### Exercise:
Copy, with no pictures, the line that contains "[00:00:02.50 to 00:00:03.00]" and each line after it down to the end of the entries below, exactly.

BEGIN Material to process

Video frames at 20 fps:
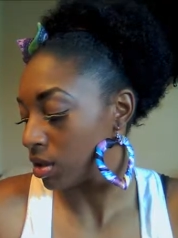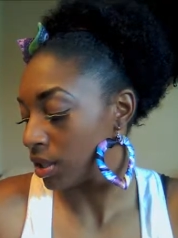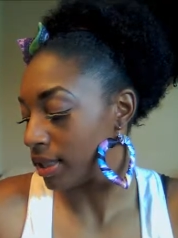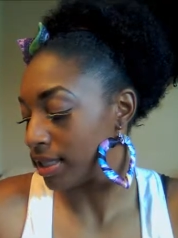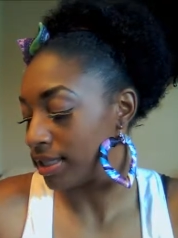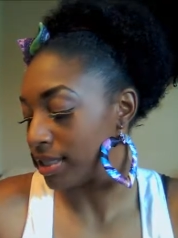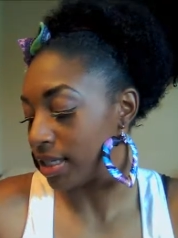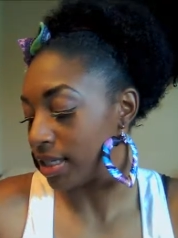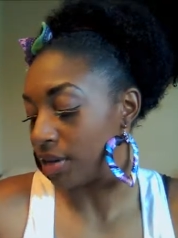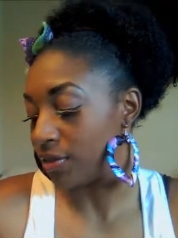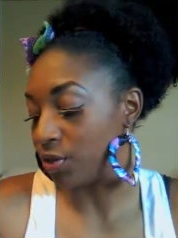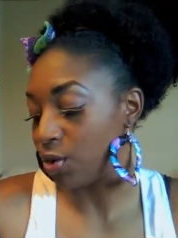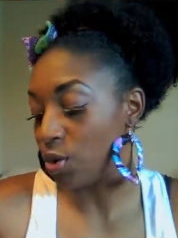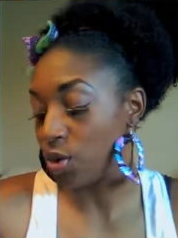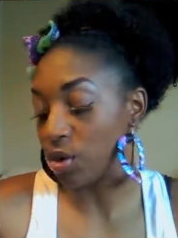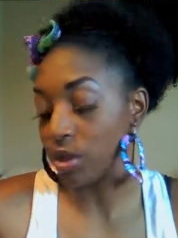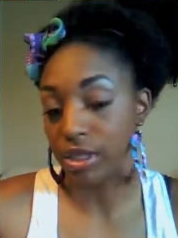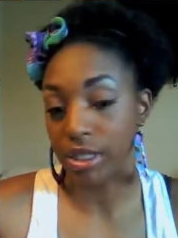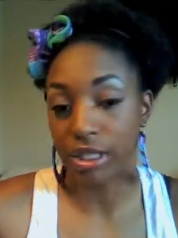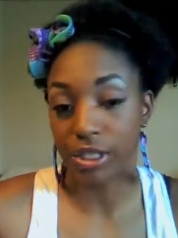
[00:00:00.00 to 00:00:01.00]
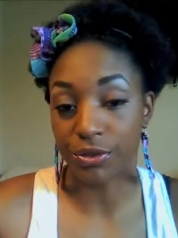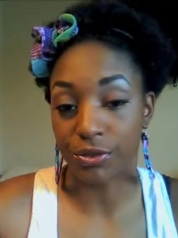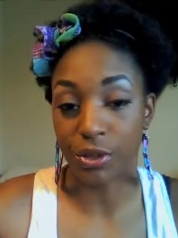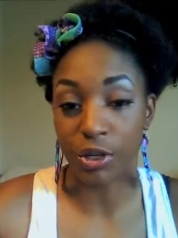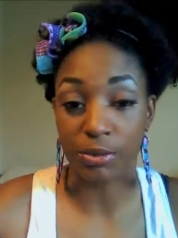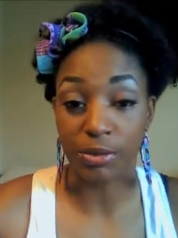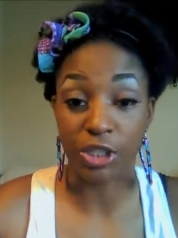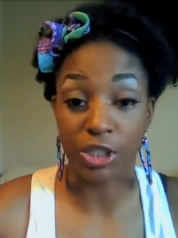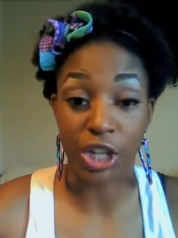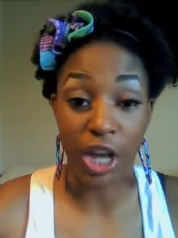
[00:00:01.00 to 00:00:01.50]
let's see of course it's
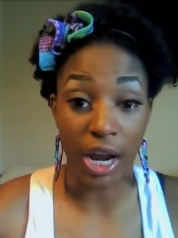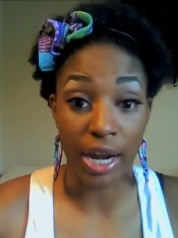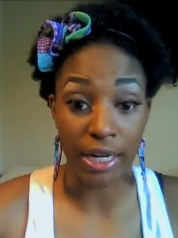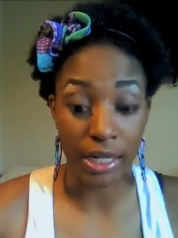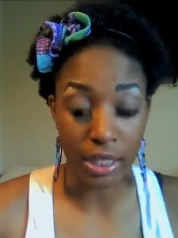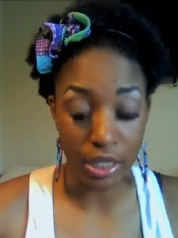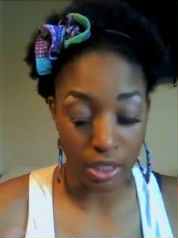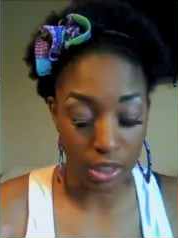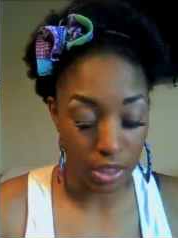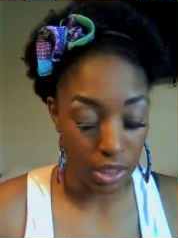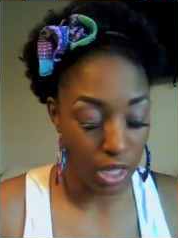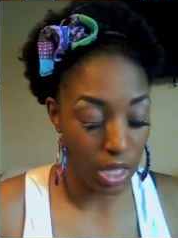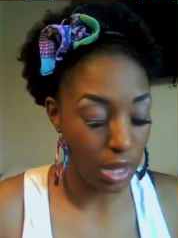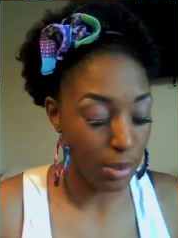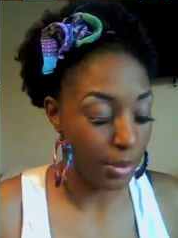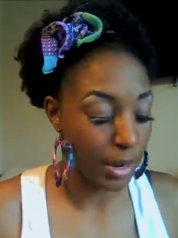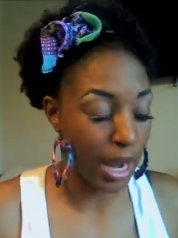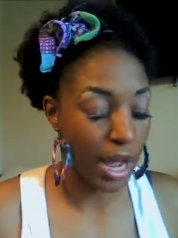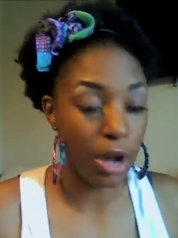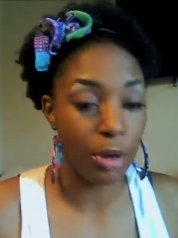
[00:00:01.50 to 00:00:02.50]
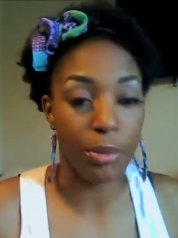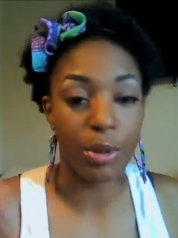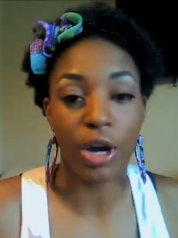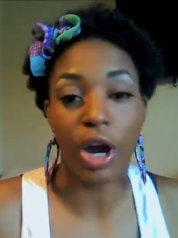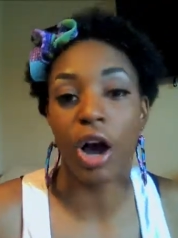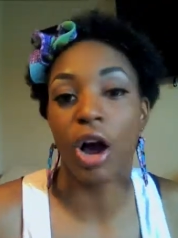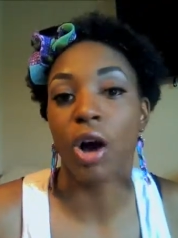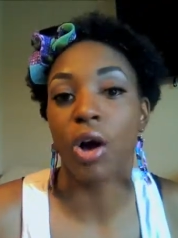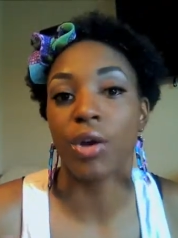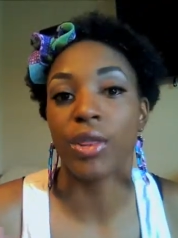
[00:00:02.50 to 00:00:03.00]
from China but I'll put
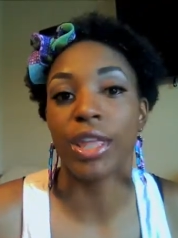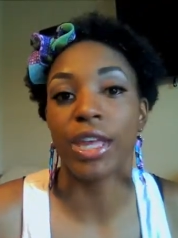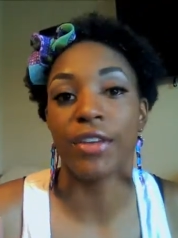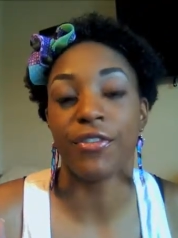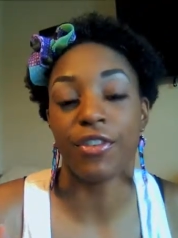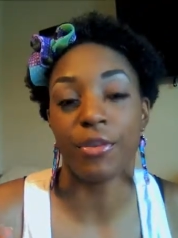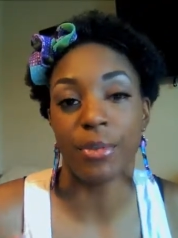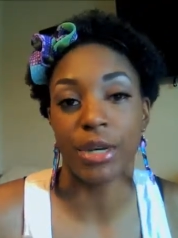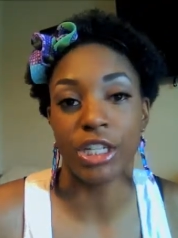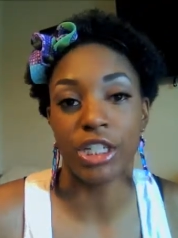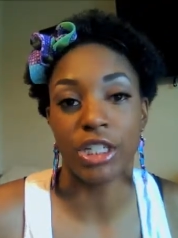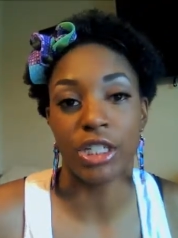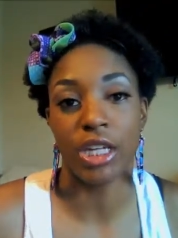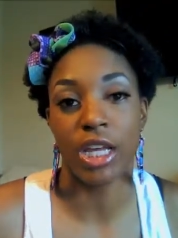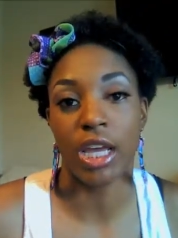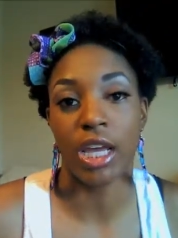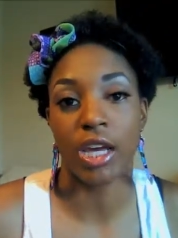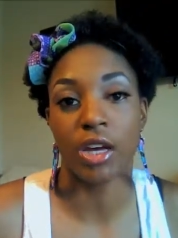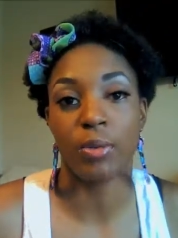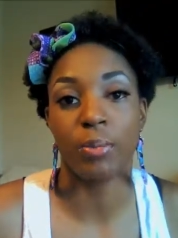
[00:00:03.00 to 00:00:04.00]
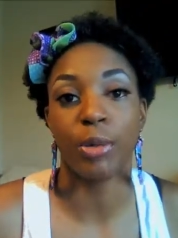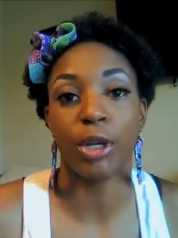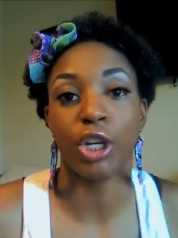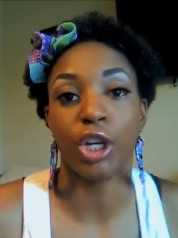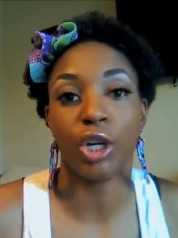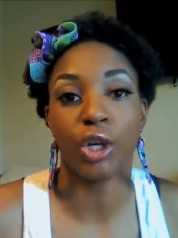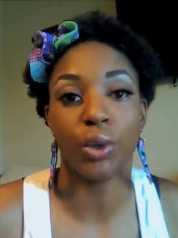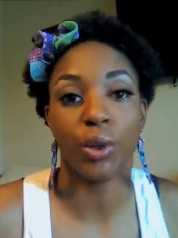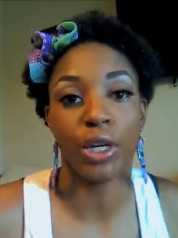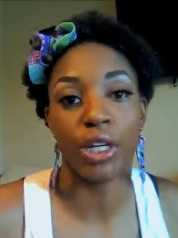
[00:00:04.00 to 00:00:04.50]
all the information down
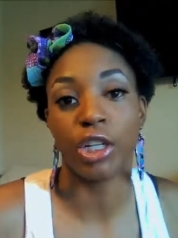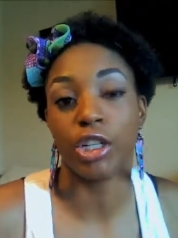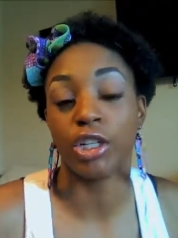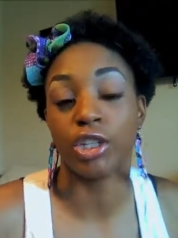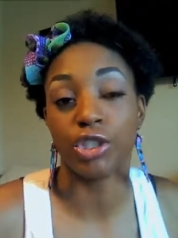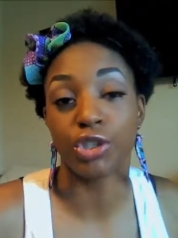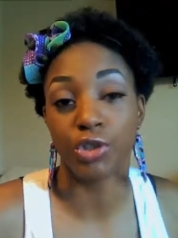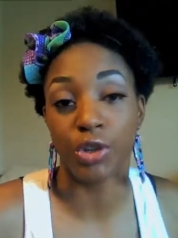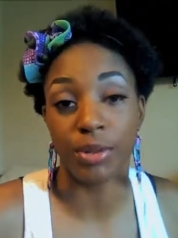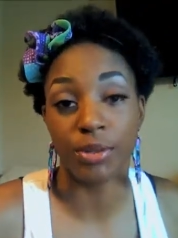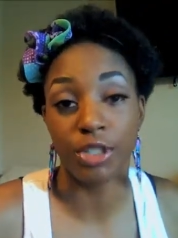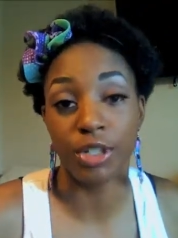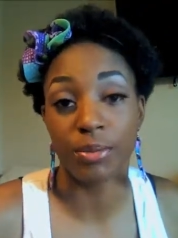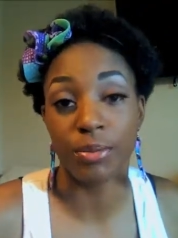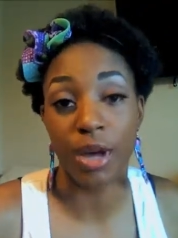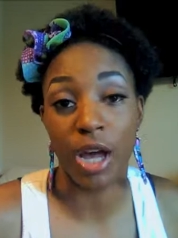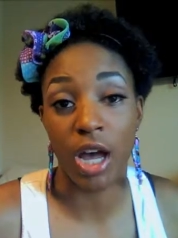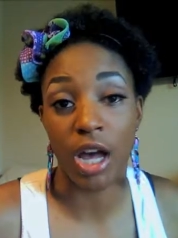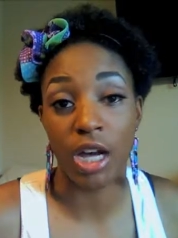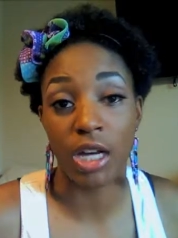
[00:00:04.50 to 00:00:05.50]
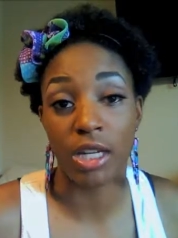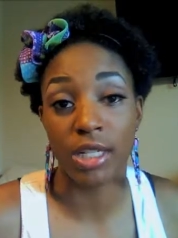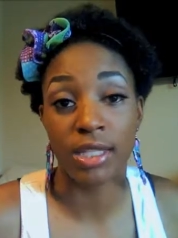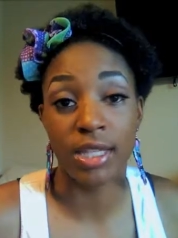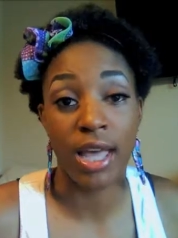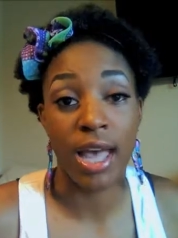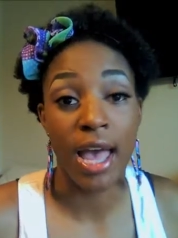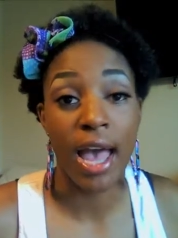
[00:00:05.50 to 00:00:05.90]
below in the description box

END Material to process

### Answer:
[00:00:02.50 to 00:00:03.00]
from China but I'll put
[00:00:03.00 to 00:00:04.00]
[00:00:04.00 to 00:00:04.50]
all the information down
[00:00:04.50 to 00:00:05.50]
[00:00:05.50 to 00:00:05.90]
below in the description box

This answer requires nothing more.